“Es de locos, es una cosa rarísima”, dice Sergio Denis, quien de unos años a esta parte se ha convertido en protagonista de un revival absoluto
 
 
“Es de locos, es una cosa rarísima”, dice Sergio Denis, quien de unos años a esta parte se ha convertido en protagonista de un revival absoluto: además de un sitio de Internet apto para iniciar profanos, tiene en agenda un inminente show en el Gran Rex (el próximo sábado 17); además bandas de rock (Nativo, Massacre) lo han reversionado, al igual que el megahitero grupo adolescente Teen Angels; empresas como Coca-Cola y Arcor le han pedido derechos de sus canciones para publicidades, sino
que también “en las hinchadas, que tomaron la música y parte de la letra para adaptarla, y en los boliches volvió a sonar Te quiero tanto. La otra vez en el programa de radio de Matías Martin pasaron a una hinchada japonesa cantándola... y no sabés lo que eran los pibes cantándola en el Teatro Fénix la otra vez”, agrega, en referencia a su participación en la fiesta. “Me conmovió, la mayoría eran chicos, estudiantes, tuve comentarios inesperados.”

–¿Por ejemplo?

–Yo salí a cantar a las 3 de la mañana, pero llegué un rato antes. Estaba en el camarín, con la Pantera Rosa , el Ninja, los luchadores enanos que se preparaban, el striper de 140 kilos que es un fenómeno... Yo los veía y lloraba de risa. Y el payaso me miraba con timidez, yo no sabía qué decirle, hasta que lo saludé, y me dijo: “Vos sos genuino, loco, sos monumental, no es casual que estés acá”... Yo había visto que era todo un escándalo. Claro, cuando estás esperando tu horario y ves pasar a las brujitas, a las caperucitas, a un montón de disfrazados, te imaginás que algo va a pasar. Y pasó, fue increíble. Es una cosa de locos.

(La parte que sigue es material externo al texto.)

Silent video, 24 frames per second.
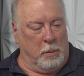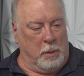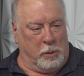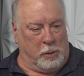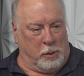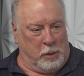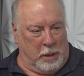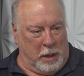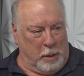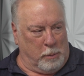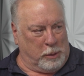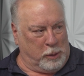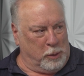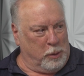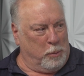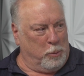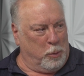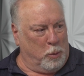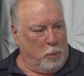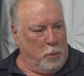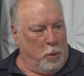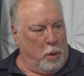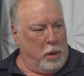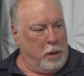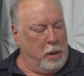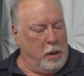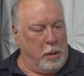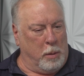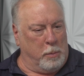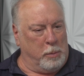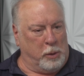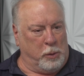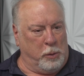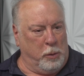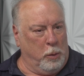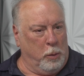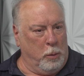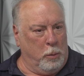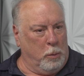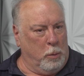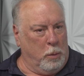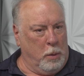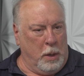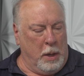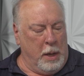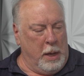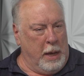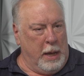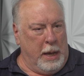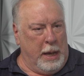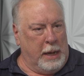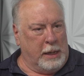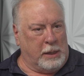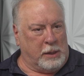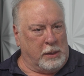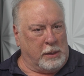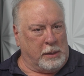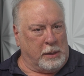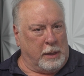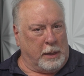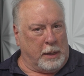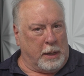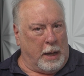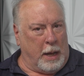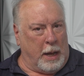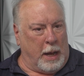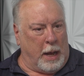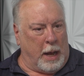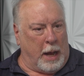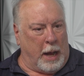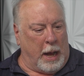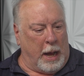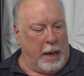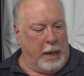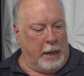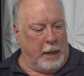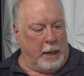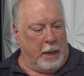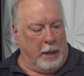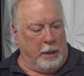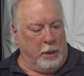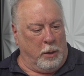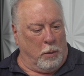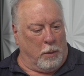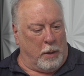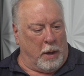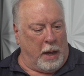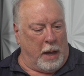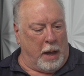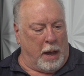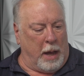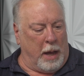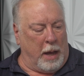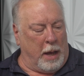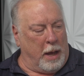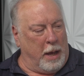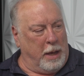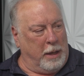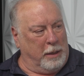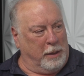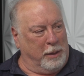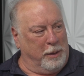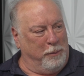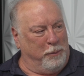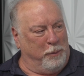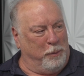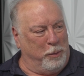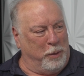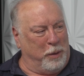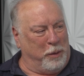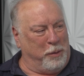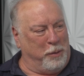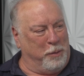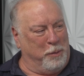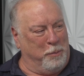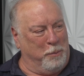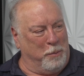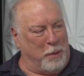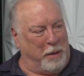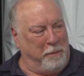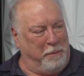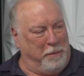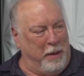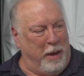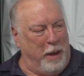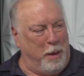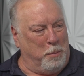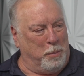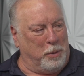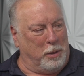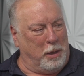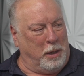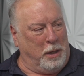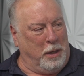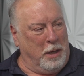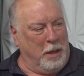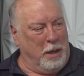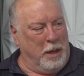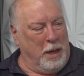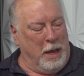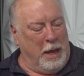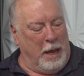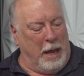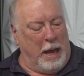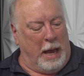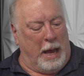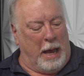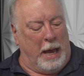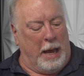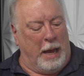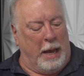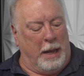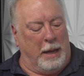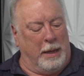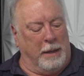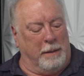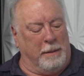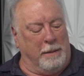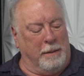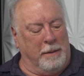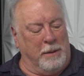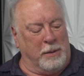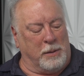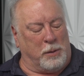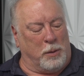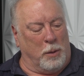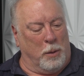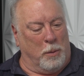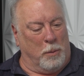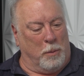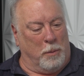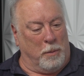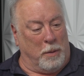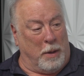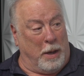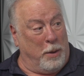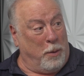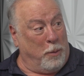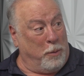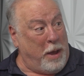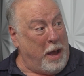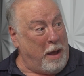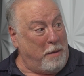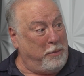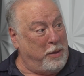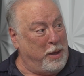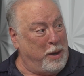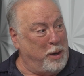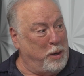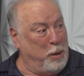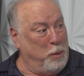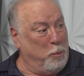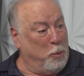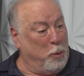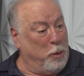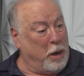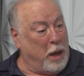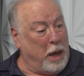So that was number one. And number two, it's just like I lived with my family, and so I don't have that anymore.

Tan de locos fue esa noche que Pablo, el contador, no cree que vaya a olvidarla. “La fiesta era un viernes y yo saqué un boleto para volar a las 6 de la mañana del sábado a Mendoza, eran mis vacaciones. Sergio Denis salió a cantar a las 3 de la mañana, y yo no me podía ir, quería verlo. ¡Y lo vi! Salí de ahí a las 4 y pico de la mañana, corriendo en taxi para ir a buscar la valija a mi casa, ir a Aeroparque... Casi pierdo el vuelo. Pero valía la pena, eh.”